В это время мне пришлось принять особенно трудное решение. После мюнхенских событий я решил оставаться в Англии, лишь пока жив Фрейд, а затем эмигрировать в США. Как уже упоминалось ранее, я запросил американскую визу еще во время пребывания в Вене, но утратил право на ее получение с приобретением разрешения выехать в Англию. После мюнхенского кризиса я вновь обратился за визой, и мое прошение было принято к рассмотрению. В сочельник 1938 г. американское консульство в Лондоне уведомило меня о праве на получение иммиграционной визы. Специфика американских положений по квотам обязывала меня получить эту визу, или же я терял право на мой квотационный номер, что до крайности осложнило бы мой выезд из Лондона. Однако я не мог оставить Фрейда и обратился с просьбой о продлении срока получения визы. Предельный срок разрешенного продления был установлен на конец апреля. Именно в это время благодаря эффекту рентгенотерапии Фрейду стало лучше. Когда его состояние значительно улучшилось, я решил отправить в США мою семью, обратиться за своими «первичными документами», уладить вопрос с моей медицинской лицензией и как можно скорее вернуться обратно в Лондон.

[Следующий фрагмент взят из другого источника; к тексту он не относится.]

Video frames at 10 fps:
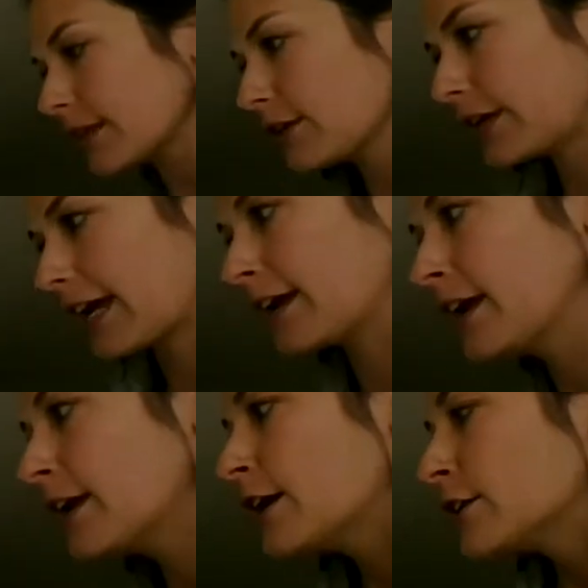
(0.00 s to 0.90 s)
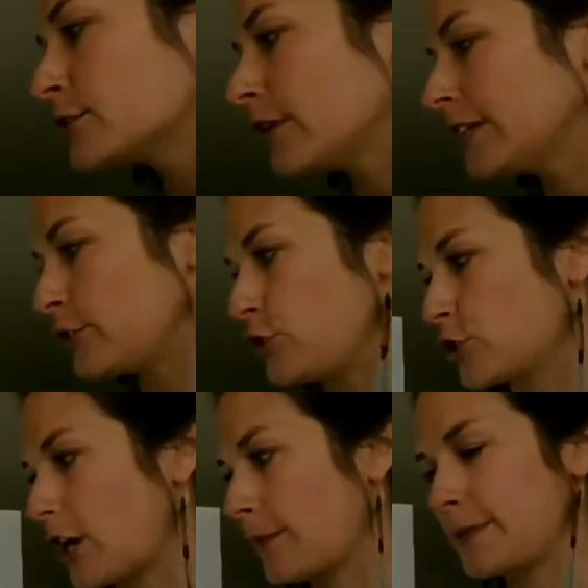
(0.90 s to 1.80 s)
Okay, so all these
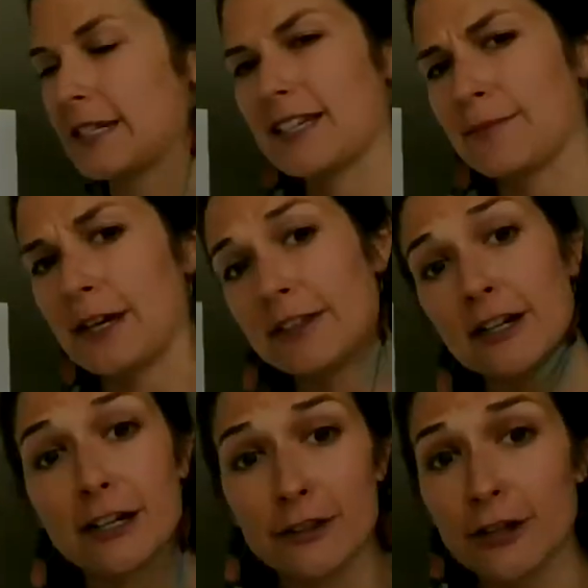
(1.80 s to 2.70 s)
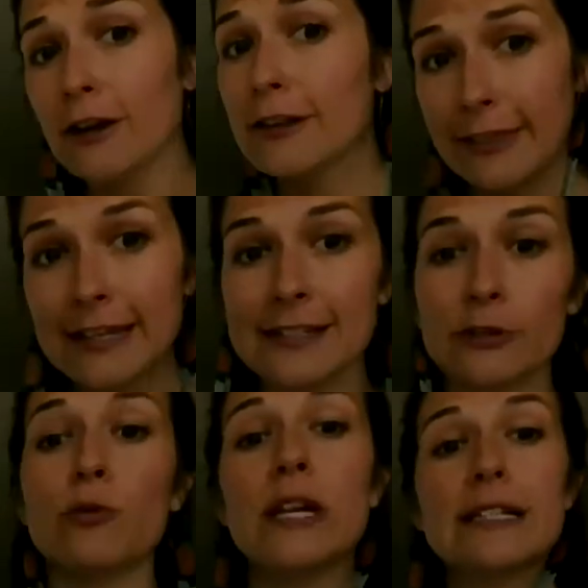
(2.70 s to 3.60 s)
drops that come out of the earth, they're all the things
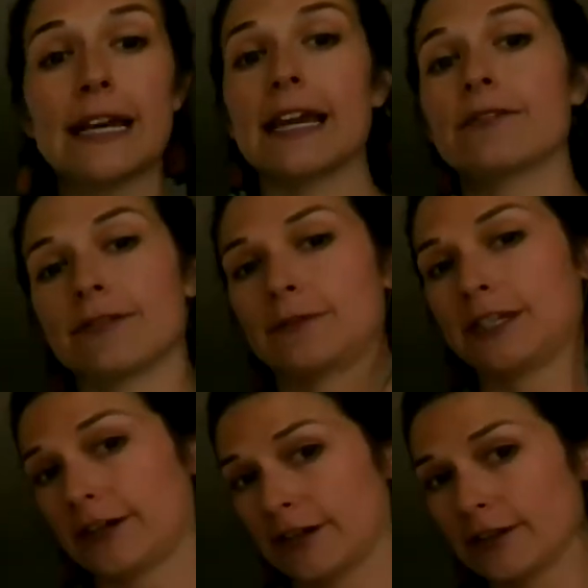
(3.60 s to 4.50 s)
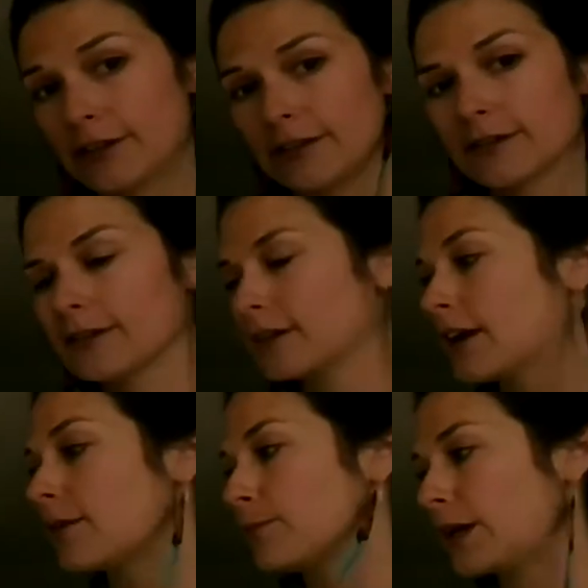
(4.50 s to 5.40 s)
that we take from the earth
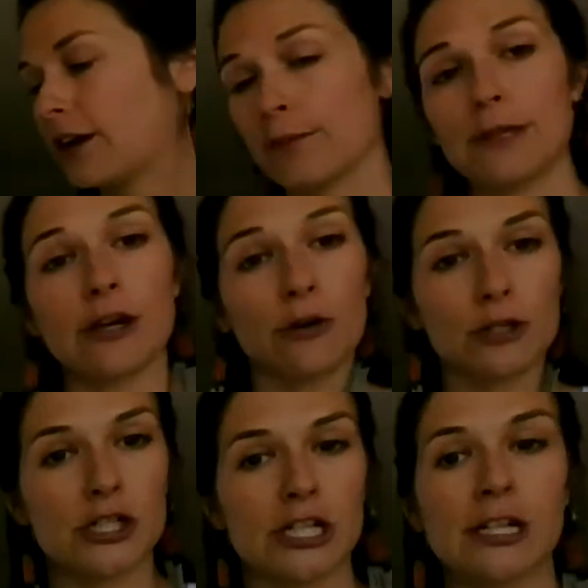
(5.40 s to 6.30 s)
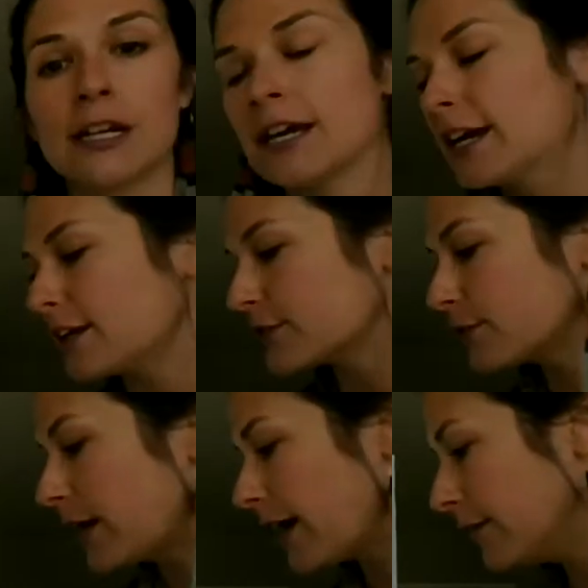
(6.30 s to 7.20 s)
become the ocean. So
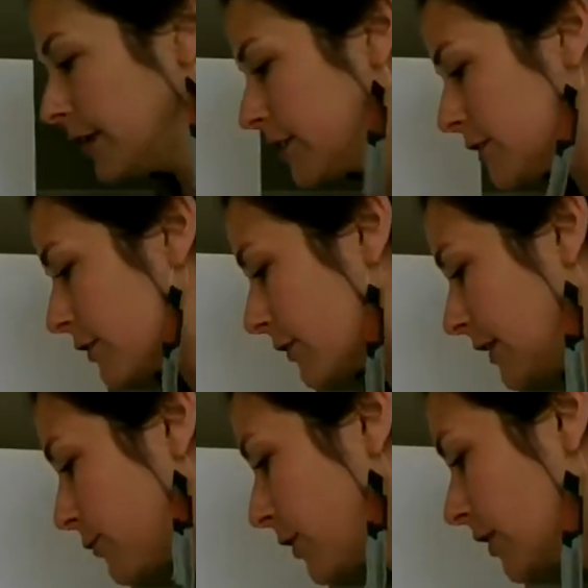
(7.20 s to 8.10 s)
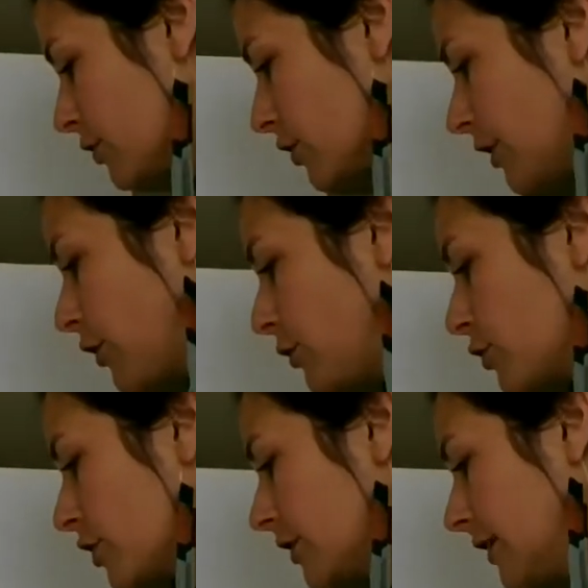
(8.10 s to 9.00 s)
what I want to do is we're going to draw an
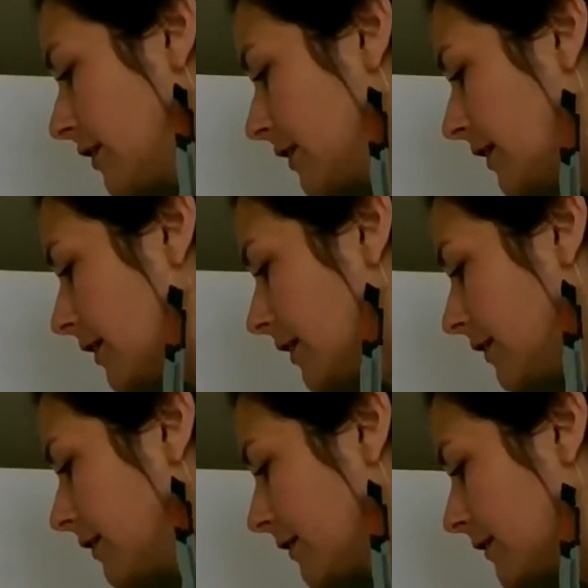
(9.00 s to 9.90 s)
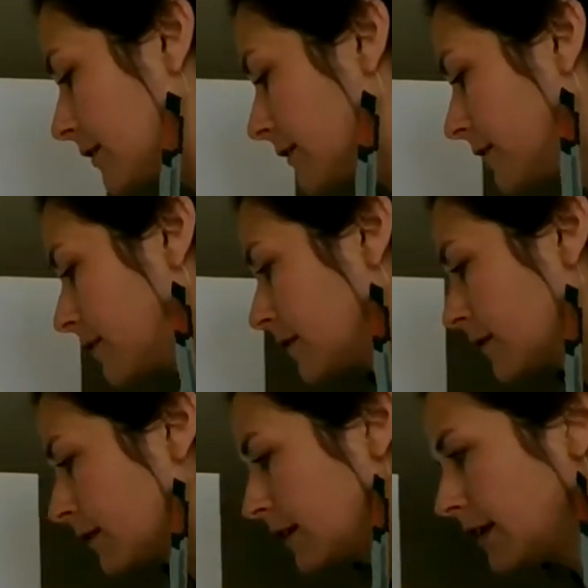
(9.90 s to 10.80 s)
ocean down here.
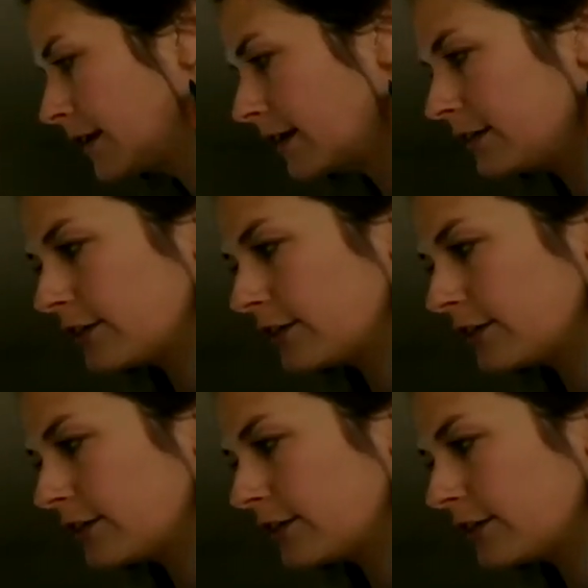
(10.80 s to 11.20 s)
You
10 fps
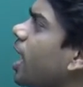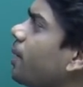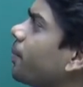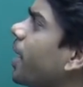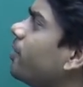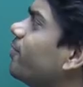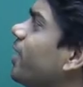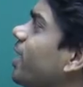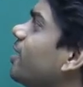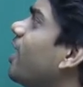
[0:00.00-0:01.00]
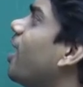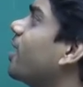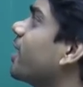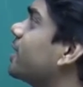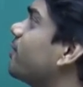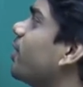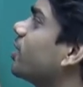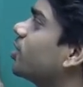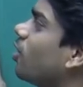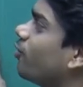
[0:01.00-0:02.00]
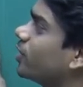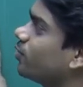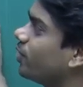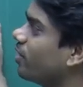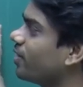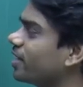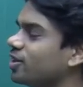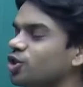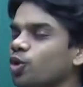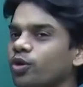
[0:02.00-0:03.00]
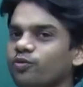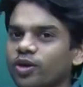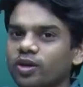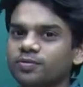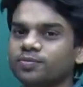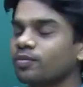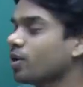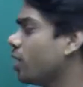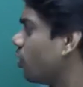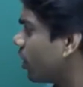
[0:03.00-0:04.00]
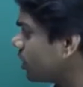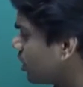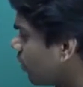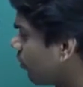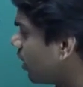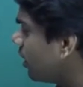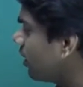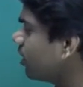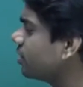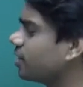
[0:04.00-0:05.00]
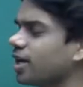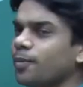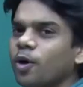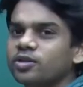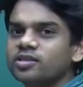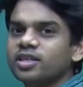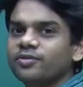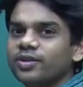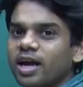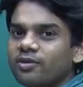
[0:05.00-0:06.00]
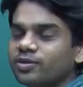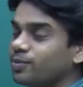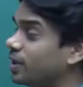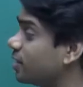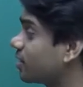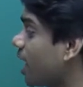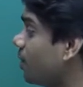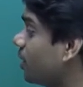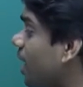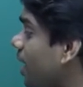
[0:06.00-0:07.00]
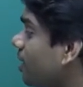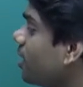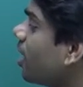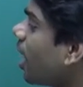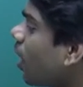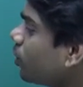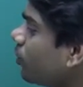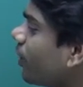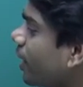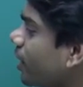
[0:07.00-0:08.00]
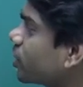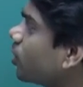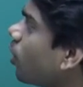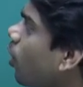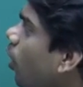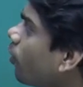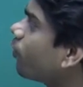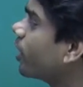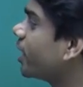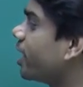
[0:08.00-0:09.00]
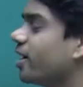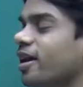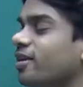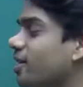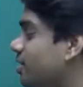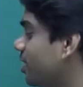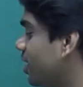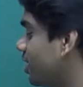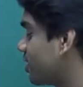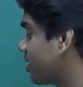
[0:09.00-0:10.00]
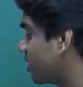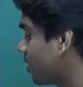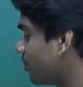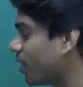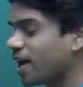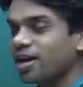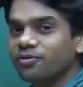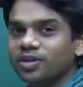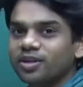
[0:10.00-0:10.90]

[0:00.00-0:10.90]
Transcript: lamp and welding arc as a function of its wavelength is shown in figure. You can see a figure here about this. We have been describing that how the variation of radiant energy is varying with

Фрейд помог мне во всех необходимых формальностях. Ради меня он послал в американское консульство и своим друзьям в США прошение помочь мне побыстрее пройти через все установленные процедуры. Однако я знал, что он не вполне согласен с моим решением, и не только потому, что со времени своей поездки 1909 г. приобрел определенные предрассудки относительно этой страны, но и потому, что привык ко мне и в некотором смысле зависел от меня. Возможно, ему казалось, что я бросаю его в трудную минуту или, что еще хуже, отказываюсь от него.

Когда я предоставил Джонсу свой рассказ об этом эпизоде, который он включил в последние главы своей биографии о Фрейде, то заметил: «Я знаю, что это не только проекция моего чувства вины». Письма Фрейда за этот период, которые будут здесь приведены, подтвердили мою правоту.

Когда я уже собирался уезжать, Фрейд стал мягче и снисходительнее и дал мне свое «благословение» на отъезд.